1	The `base` folder contains basic configurations or Argo CD itself.
2	The `argocd-resources-manager` is a Helm Chart that configures Applications and ApplicationSets or Argo CD using a single configuration file.
3	The `init_app_of_apps` is used during the initial installation of OpenShift GitOps and installs the App-of-Apps that manages other Applications or Argo CD. This Application automatically synchronises and watches for changes in the folder `argocd-resources-manager`.
4	The `charts` folder is optional and can store local Helm Charts. Usually, it is better to release the Charts in a Helm repository, where they can be managed independently to the cluster configuration repository.
5	The folder for the different clusters.
6	Configurations that are equal for all clusters and simple to achieve without any deeper configuration. Currently, for example, the activation of the etcd encryption and the deployment of base Operators that every cluster will require. In this case, the Operators are installed only, without further configuration.
7	Configuration for the `management-cluster`. For example, deploying ACM, ACS, Quay or any generic cluster configuration. Here we see immediately what is deployed and where I can modify the configuration for that cluster.
8	Configuration for the `production-clusters`
9	The deployment script to install and configure the OpenShift GitOps Operator. This might be replaced or at least modified in the future once PlatformOperators are generally available and not in a technology preview state anymore.
10	The `scripts` folder simply contains some shell scripts that might be useful. For example, to backup a Sealed Secrets key or generate a htpasswd file.
11	The `tenant-projects` folder is a special folder to store the configuration or projects. Any project onboarding is configured here, such as Quota, LimitRanges, NetworkPolicies etc.

Why the repeating folders?

Some may argue why certain folders are equal for management and production clusters, for example, "setup-compliance-operator", when this could be done more easily by defining such folder only once and using different overlays (using Kustomize) or different values-files (using Helm Charts). However, while this is a very valid question, I personally, like to see immediately what is configured on each cluster. I see, based on the folders, what is configured on the management cluster and where I could modify the configuration.

Using Kustomize overlays, for example, would mean recreating the overlays for each configuration (if you want to have a clean separation and not combine all manifests into one overlay). Using different values-files is again a valid option, but (also again), you do not see what is configured on which cluster with one look.

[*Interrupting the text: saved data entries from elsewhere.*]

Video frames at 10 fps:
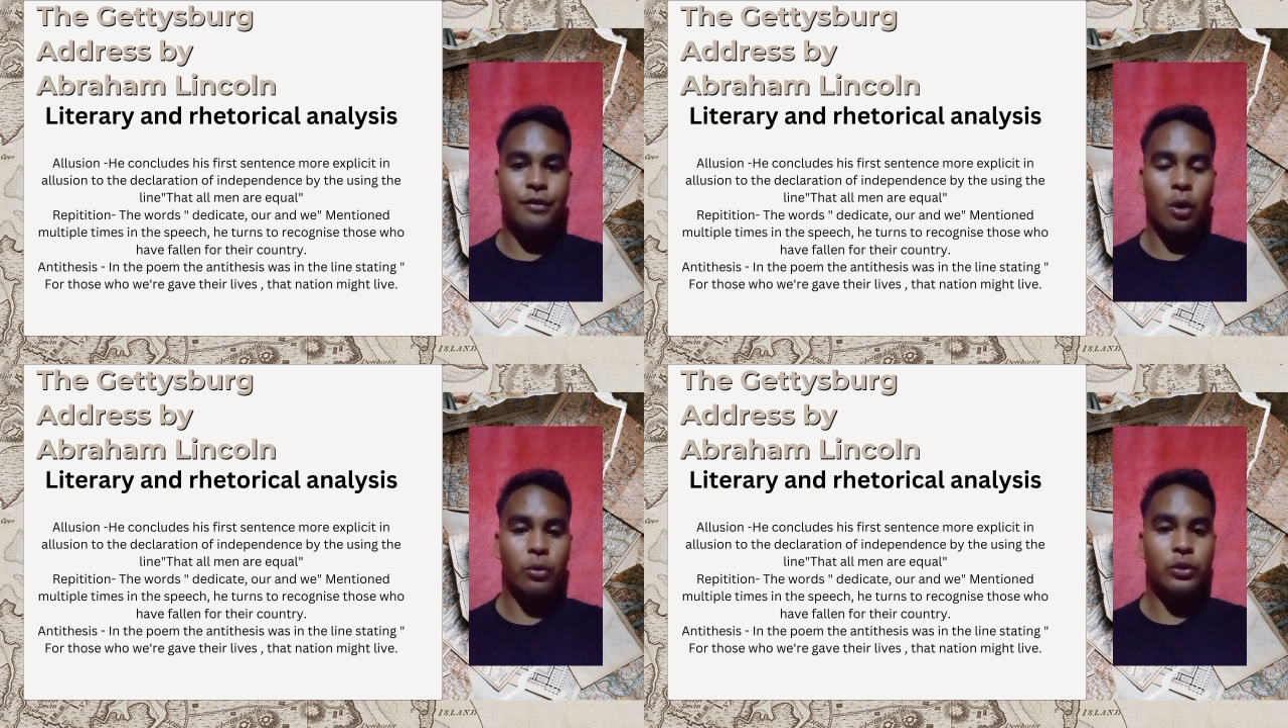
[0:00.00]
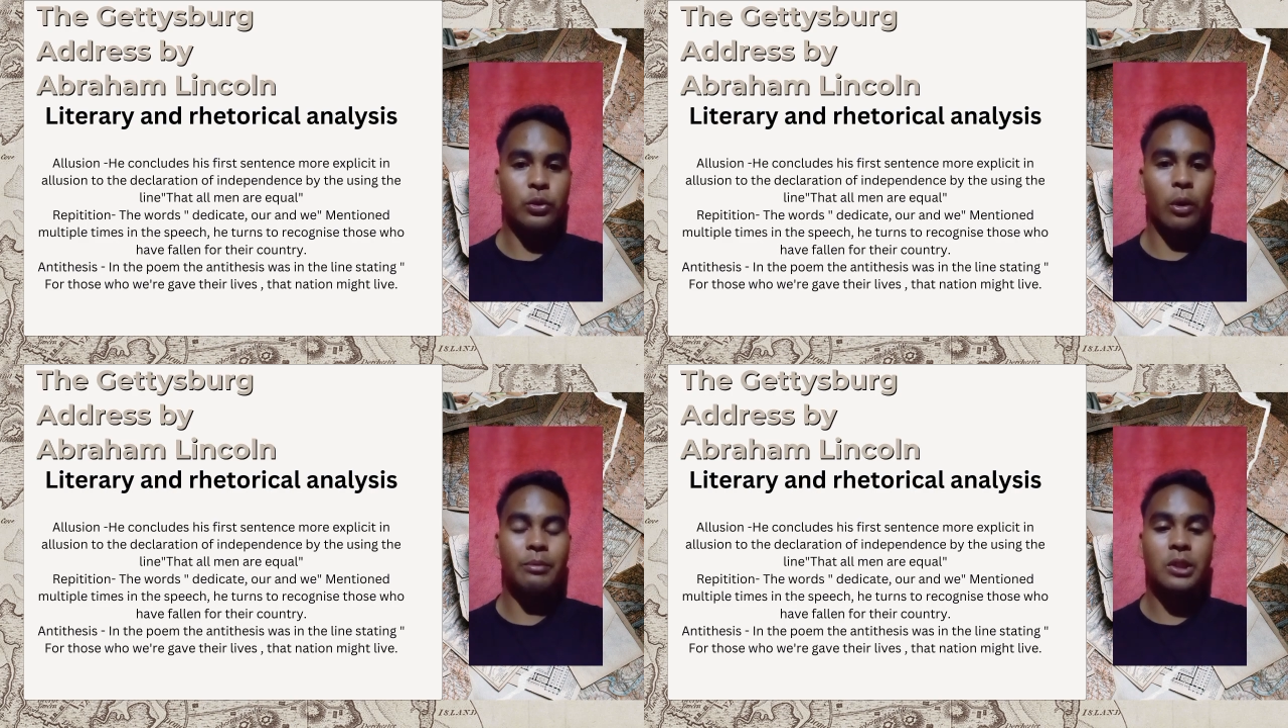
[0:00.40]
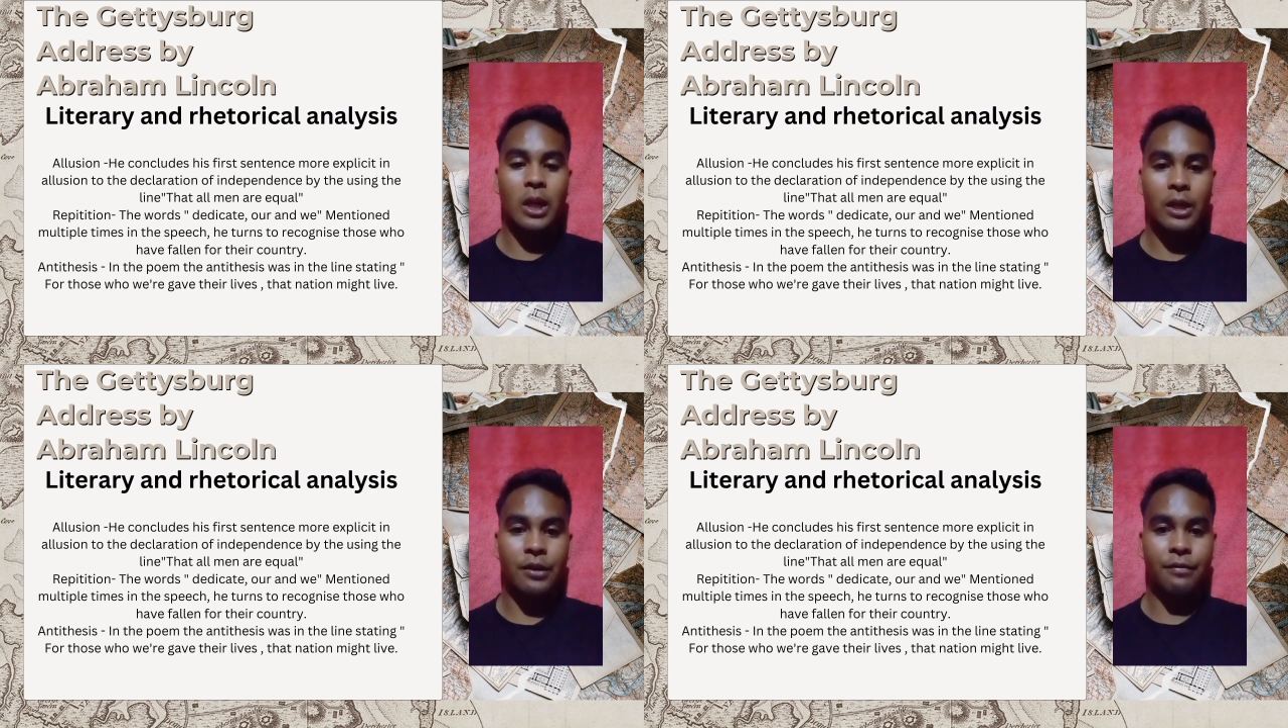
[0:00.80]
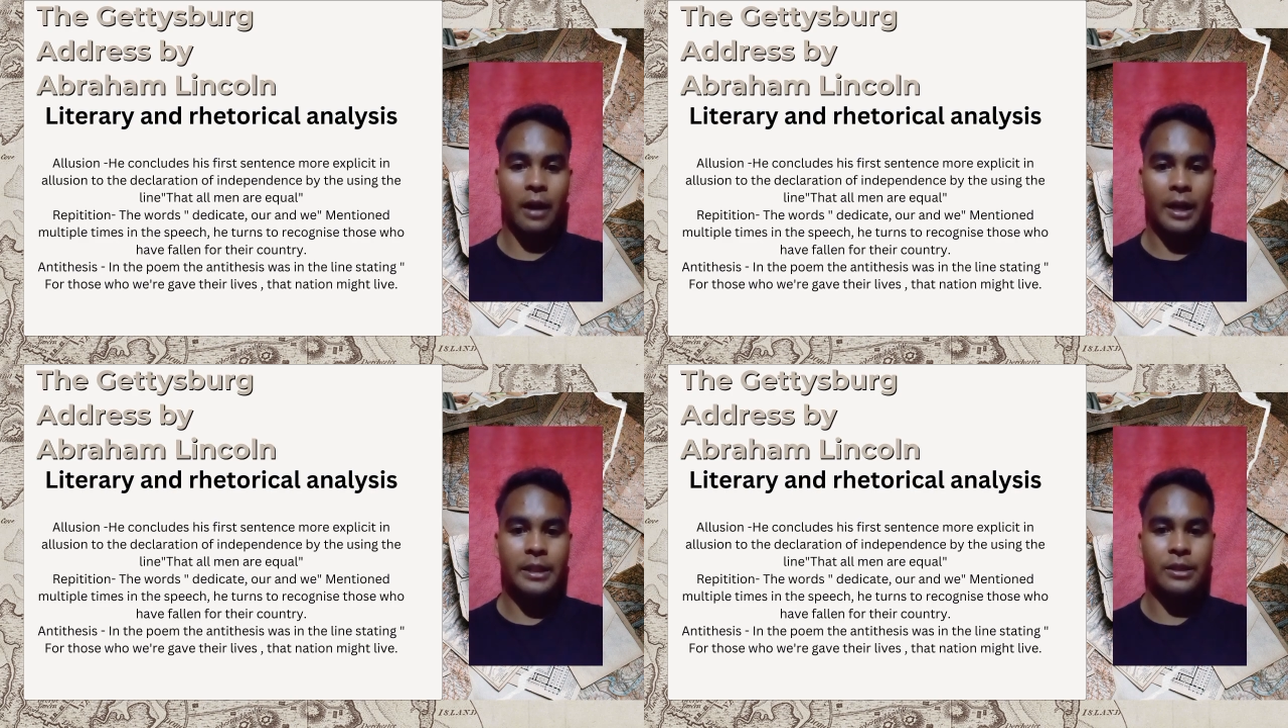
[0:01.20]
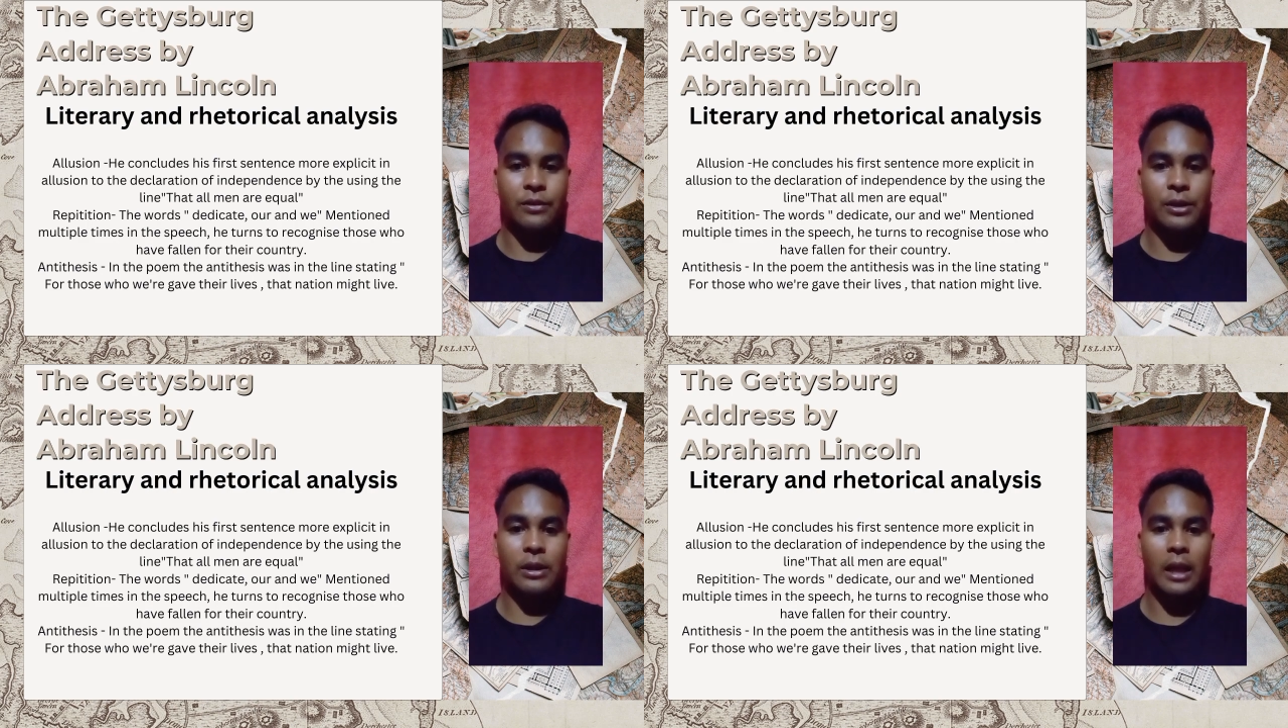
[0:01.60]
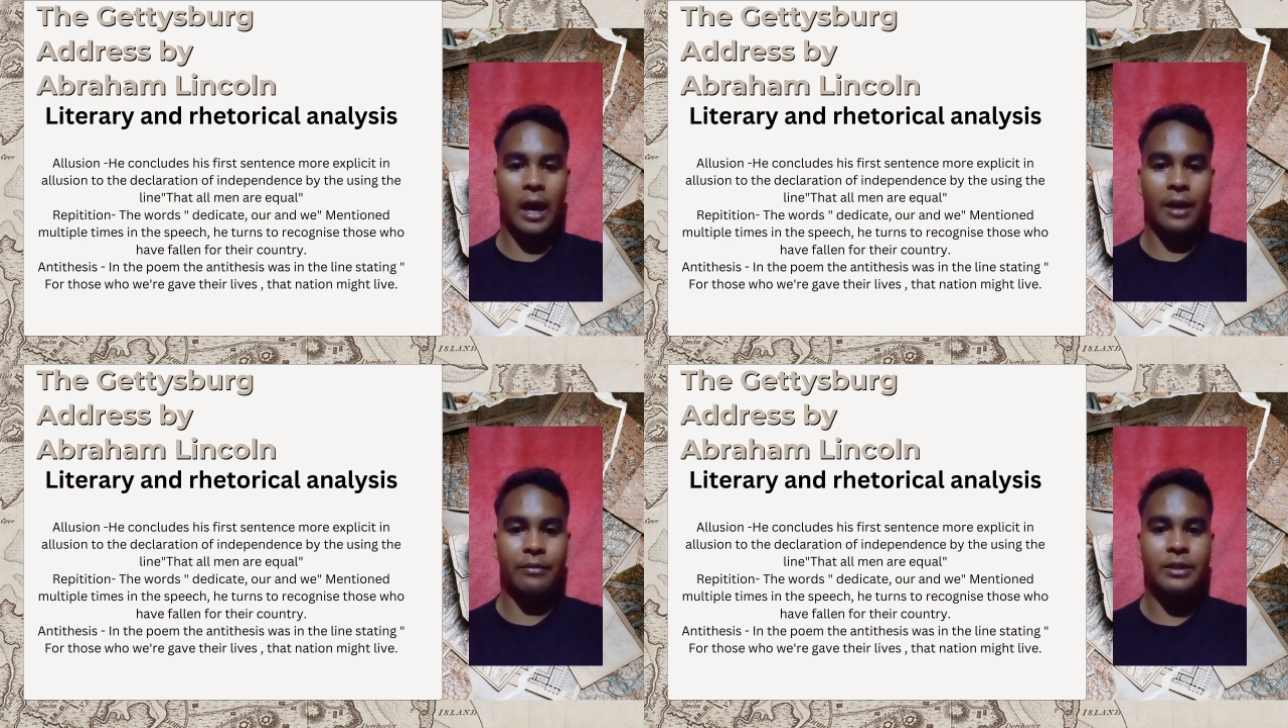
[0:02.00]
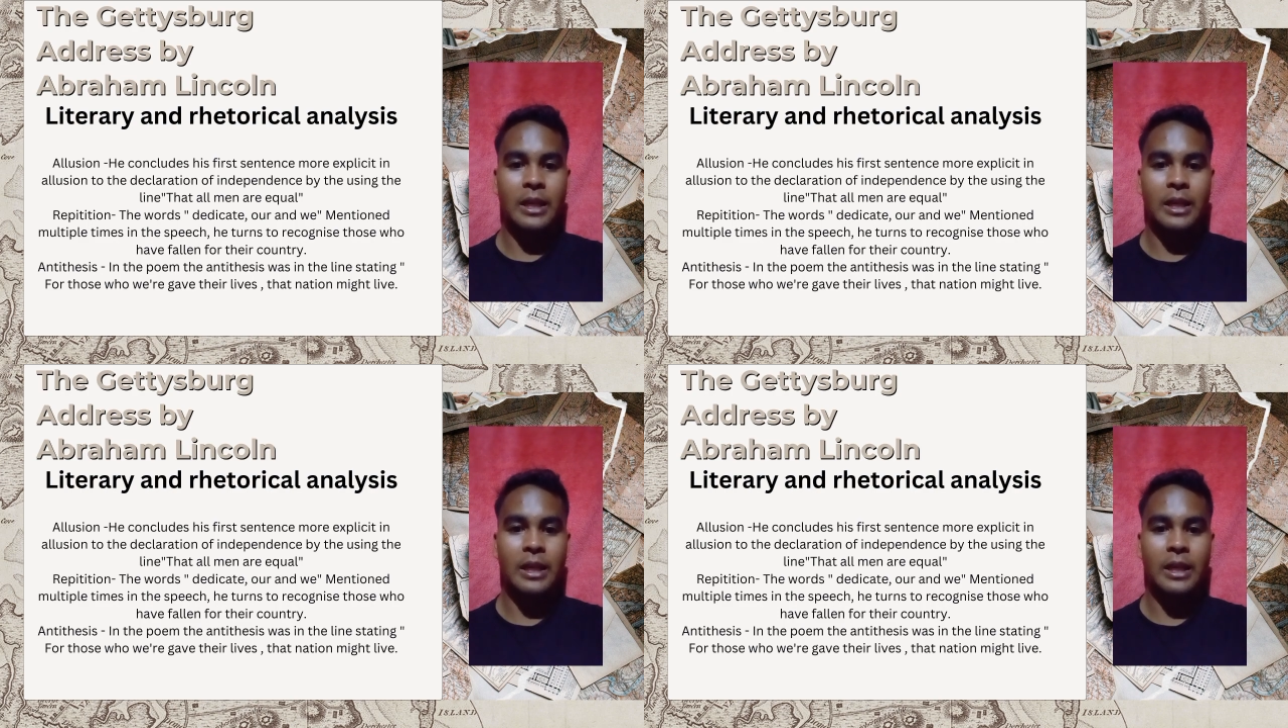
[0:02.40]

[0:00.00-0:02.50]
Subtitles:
those who have sacrificed their lives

Therefore, I like this folder structure, even if it may look weird (especially if you are used to Kustomize overlays). However, everyone is invited to define their very own structure :)

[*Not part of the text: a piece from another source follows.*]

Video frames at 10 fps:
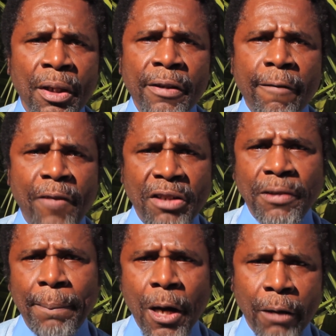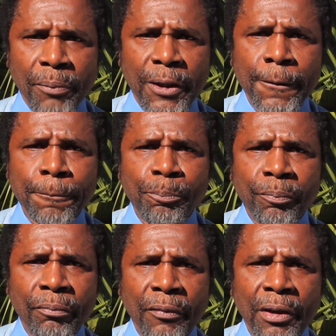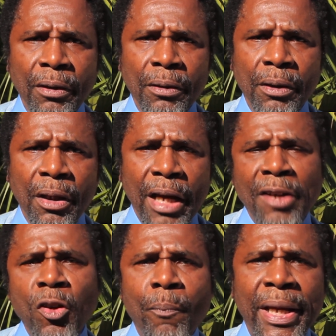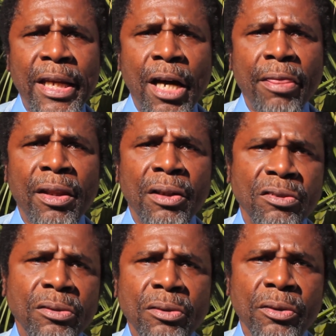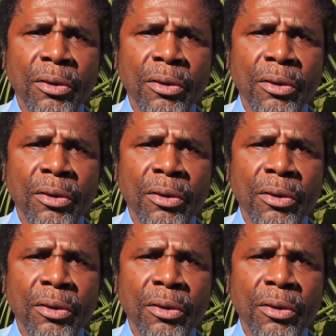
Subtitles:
Defense Department, and to many others,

Managing Kubernetes Manifests

The Kubernetes manifests (the yaml files) must be managed in a way Argo CD can read and synchronise them.

Three main options are commonly used:

Helm: Helm uses a packaging format called charts. A chart is a collection of files that describe a related set of Kubernetes resources.
Kustomize: A Template-free way to customise application configuration that simplifies the use of off-the-shelf applications.
Plain Text: Plain text Kubernetes objects provided in YAML of JSON format.

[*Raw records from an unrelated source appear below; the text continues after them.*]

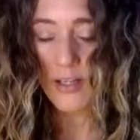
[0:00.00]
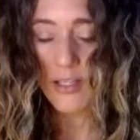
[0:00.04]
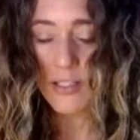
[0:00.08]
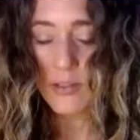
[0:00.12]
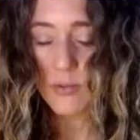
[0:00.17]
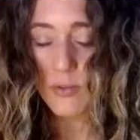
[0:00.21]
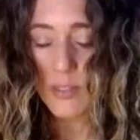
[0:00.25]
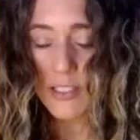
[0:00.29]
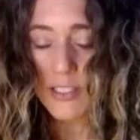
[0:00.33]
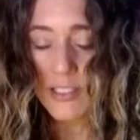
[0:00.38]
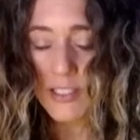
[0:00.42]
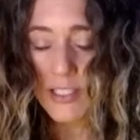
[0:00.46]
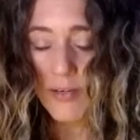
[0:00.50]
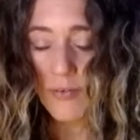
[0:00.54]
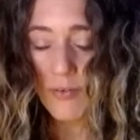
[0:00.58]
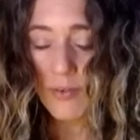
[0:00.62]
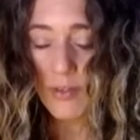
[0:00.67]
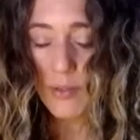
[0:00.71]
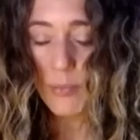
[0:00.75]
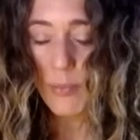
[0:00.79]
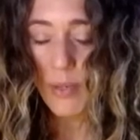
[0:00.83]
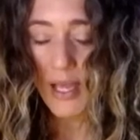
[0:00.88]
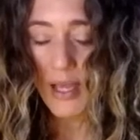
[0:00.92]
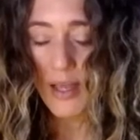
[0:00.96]
as we shuffle
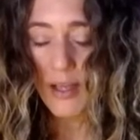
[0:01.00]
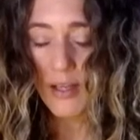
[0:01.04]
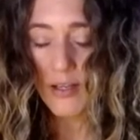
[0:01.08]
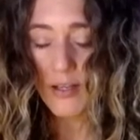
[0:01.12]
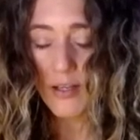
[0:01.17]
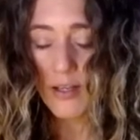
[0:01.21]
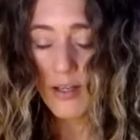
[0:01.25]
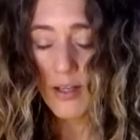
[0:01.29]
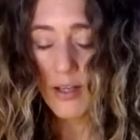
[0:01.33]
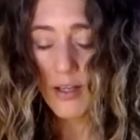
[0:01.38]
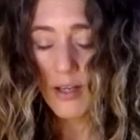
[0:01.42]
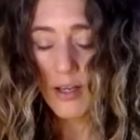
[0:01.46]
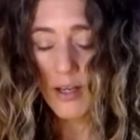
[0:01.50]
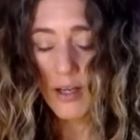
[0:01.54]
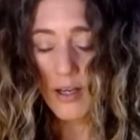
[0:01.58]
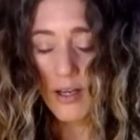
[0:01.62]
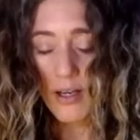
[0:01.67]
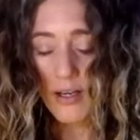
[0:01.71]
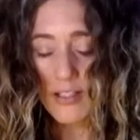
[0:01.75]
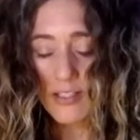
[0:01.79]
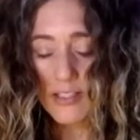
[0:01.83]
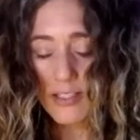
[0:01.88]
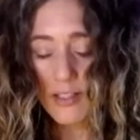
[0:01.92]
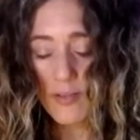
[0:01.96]
the pack,
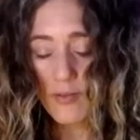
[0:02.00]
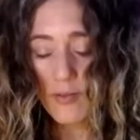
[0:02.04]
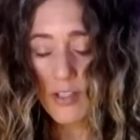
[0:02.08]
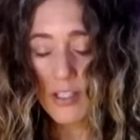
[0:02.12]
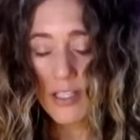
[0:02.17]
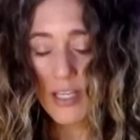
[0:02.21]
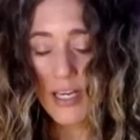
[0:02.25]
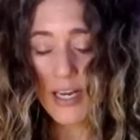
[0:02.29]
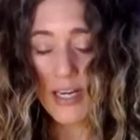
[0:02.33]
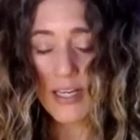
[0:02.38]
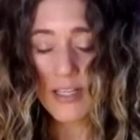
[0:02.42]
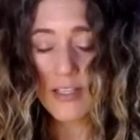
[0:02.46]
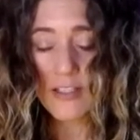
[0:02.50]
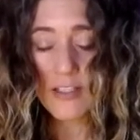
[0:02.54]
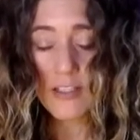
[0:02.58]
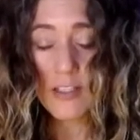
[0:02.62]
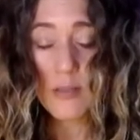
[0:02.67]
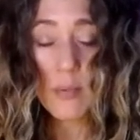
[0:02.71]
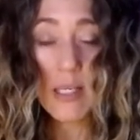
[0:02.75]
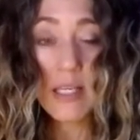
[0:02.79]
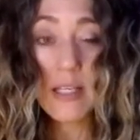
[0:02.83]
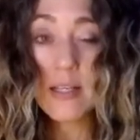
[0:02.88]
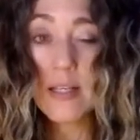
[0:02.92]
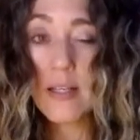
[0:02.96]
asking for guidance to
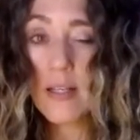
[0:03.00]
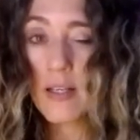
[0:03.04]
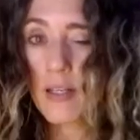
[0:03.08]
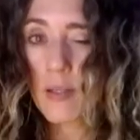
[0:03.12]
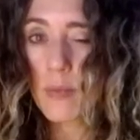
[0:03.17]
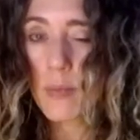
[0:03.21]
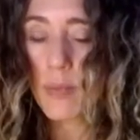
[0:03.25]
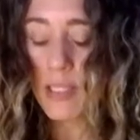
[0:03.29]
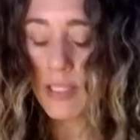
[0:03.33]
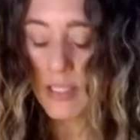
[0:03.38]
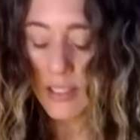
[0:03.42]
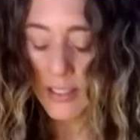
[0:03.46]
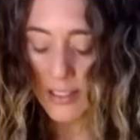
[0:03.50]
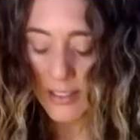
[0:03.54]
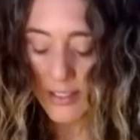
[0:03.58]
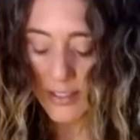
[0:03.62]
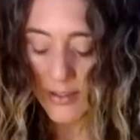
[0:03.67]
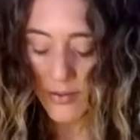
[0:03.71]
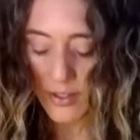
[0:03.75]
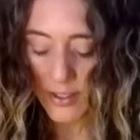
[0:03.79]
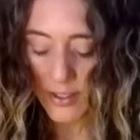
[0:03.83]
be a little bit clearer.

Argo CD also understands jsonnet or even custom plugins. However, I had no customer up until now, who wanted to use something else than Kustomize or Helm.

The different tools are not explained in detail in this article, but the choice of the tool highly depends on the existing knowledge and individual preferences inside the company. Every option has advantages and disadvantages that will become visible when they are used.

I have seen companies tend to use Helm Charts or Plain Text, especially when they are new to the tools. However, no tool is better than the other. Instead, the tools can be combined which might be useful for some use cases.

Kustomize and Helm do not exclude each other and can be combined. However, for the start, a single tool should be selected.